Cet anniversaire que vous propose de célébrer Lexbase Pénal est un peu particulier : le Code vient de perdre l’un de ses principaux artisans, l’immense Robert Badinter. On sait quel rôle fut le sien dans les années 1980 lorsqu’il ressuscita le projet de réforme qui permit d’aboutir aux lois du 22 juillet 1992. Nous étions évidemment très fiers lorsque l’ancien ministre de la Justice accepta notre proposition de participer à ce dossier spécial qui nourrit très substantiellement cette nouvelle livraison de la revue Lexbase Pénal. Les circonstances ne nous ont malheureusement pas permis de profiter du regard du célèbre avocat, professeur et Sage, sur l’évolution du Code pénal au cours des trente dernières années.
Ce deuil ne doit pas nous empêcher d’apprécier le travail considérable accompli par les nombreux auteurs ayant accepté de relever le défi que nous leur avons lancé. Les éditions Lexbase sont en effet très fières d’accueillir ce dossier si spécial qui combine des articles communs ou en miroir sur ce code aussi imparfait que moderne, qui guide, principe de légalité oblige, la main de tous les juges pénaux de France au moment de rendre une décision. Du droit pénal général au droit pénal spécial en passant par le droit de la peine, chacun a su avec talent, retracer trente ans d’évolutions… et d’interrogations.
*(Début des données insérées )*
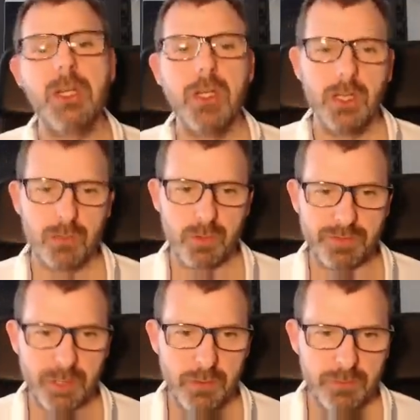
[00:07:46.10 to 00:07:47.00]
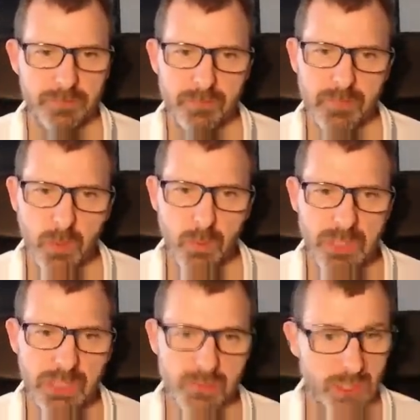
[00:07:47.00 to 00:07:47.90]
review, which
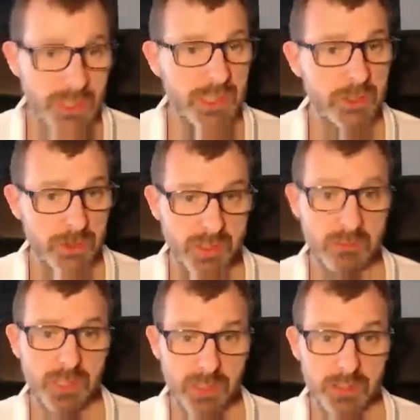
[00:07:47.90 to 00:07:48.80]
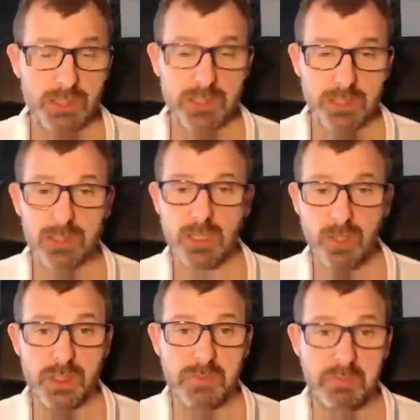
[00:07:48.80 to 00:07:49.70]
is really interesting because
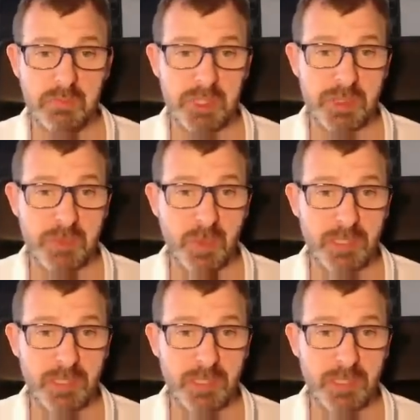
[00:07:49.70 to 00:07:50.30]
it's probably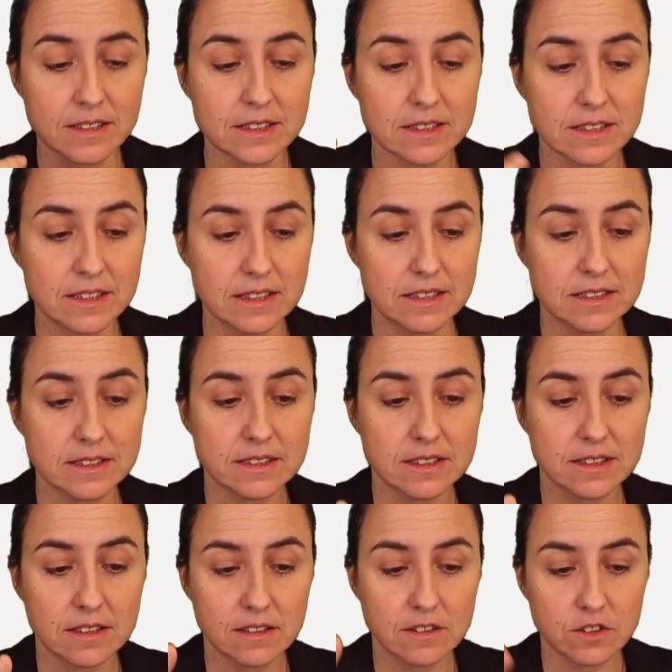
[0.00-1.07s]
this is
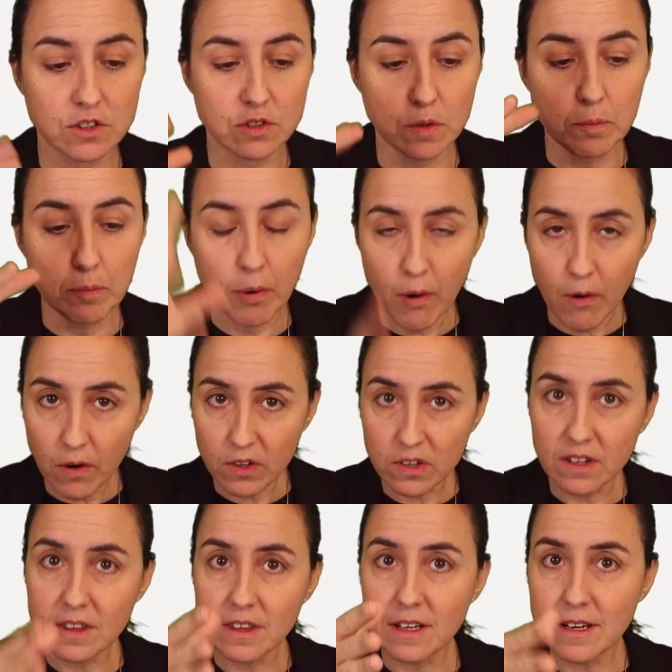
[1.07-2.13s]
to
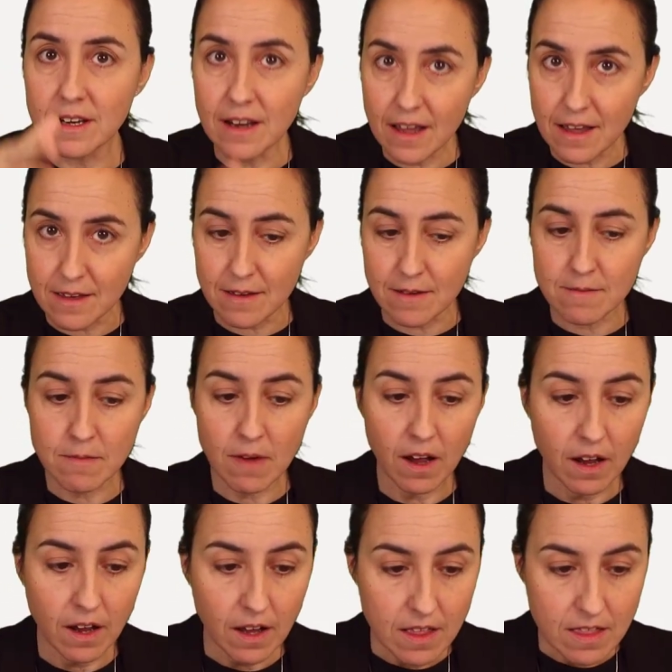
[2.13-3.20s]
put the name,
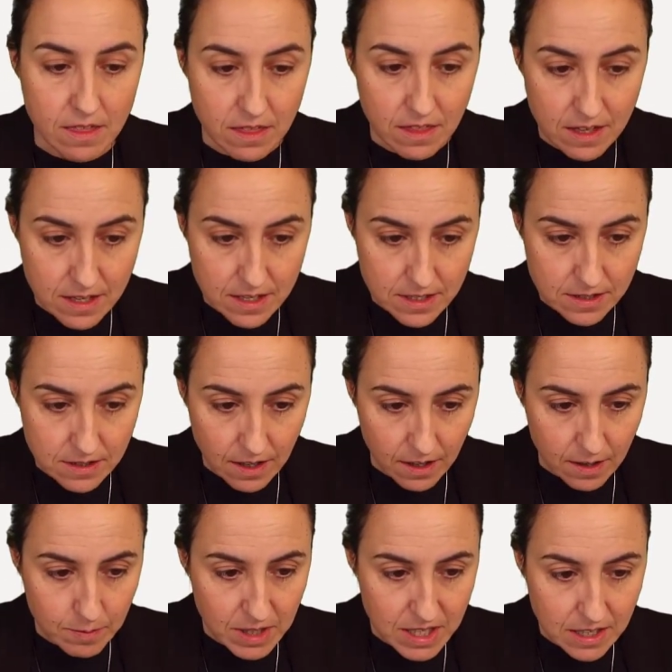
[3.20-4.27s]
this
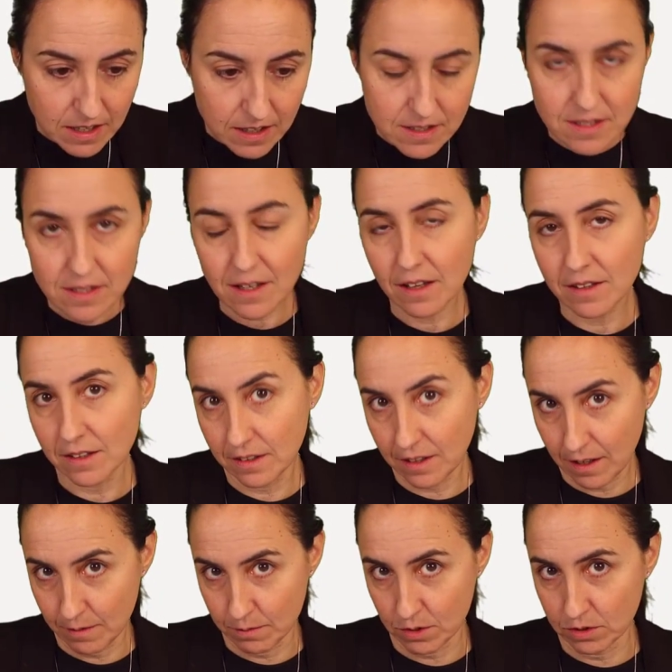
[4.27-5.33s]
name, inside the
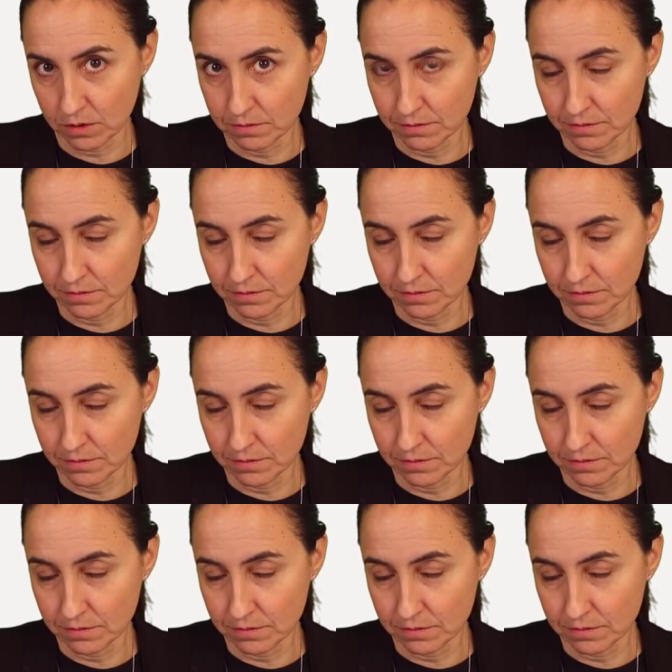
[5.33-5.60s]
table,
À l’heure où un nouveau Code de procédure pénale est annoncé, il ne semble pas inutile de revenir sur ces trois dernières décennies pour comprendre quelle destinée ont les compilations ordonnées de lois à l’heure de la fluidification des normes, mais aussi de leur empilement, résultat d’injonctions souvent paradoxales d’efficacité, de simplicité… et de protection.
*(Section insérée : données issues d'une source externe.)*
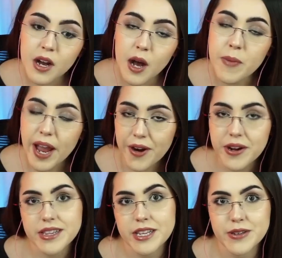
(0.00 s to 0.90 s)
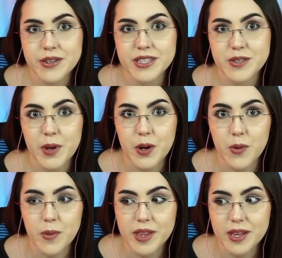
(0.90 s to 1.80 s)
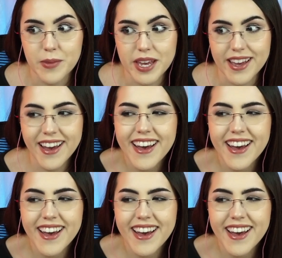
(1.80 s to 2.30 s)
Apparently, Luna is a better woman than me.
Le Code pénal, dont la réforme est entrée en vigueur en 1994, est encore jeune et pourtant il semble déjà accuser les années. La responsabilité ne semble plus être celle de 1994 comme en témoignent le mécanisme ad hoc relatif aux personnes morales ou encore le cas des troubles psychiques. Le droit pénal des mineurs n’a cessé d’évoluer, de se modifier… jusqu’à être désormais compilé ailleurs. Les peines semblent toujours marquées par la prison, pourtant si décriée sur un plan philosophique, sociologique…et pratique. Quant au droit pénal spécial, il semble bien difficile de trouver une ligne de pente évidente.
Pourtant, à y regarder de plus près, et grâce aux nombreuses contributions de ce dossier, des lignes de force apparaissent. Nouvelles ou anciennes, ces tendances éclairent la justice pénale actuelle : légalité renforcée sans nécessaire prévisibilité évidente, légistique chahutée mais encadrée par des normes supérieures, prison exceptionnelle mais possible donc toujours prononcée, incriminations galopantes au profit du filet répressif toujours plus étendu.
Ces lignes de force, qui sont souvent des lignes de fuite, pourraient demeurer invisibles si la doctrine ne passait son temps à mettre en lumière leurs manifestations, leurs contradictions, leur succès et leurs échecs. Qu’il nous soit donc permis de remercier à nouveau tous les nombreux contributeurs à ce dossier spécial et ceux qui, au sein de Lexbase, ont rendu possible ce nécessaire travail de mise en intelligibilité.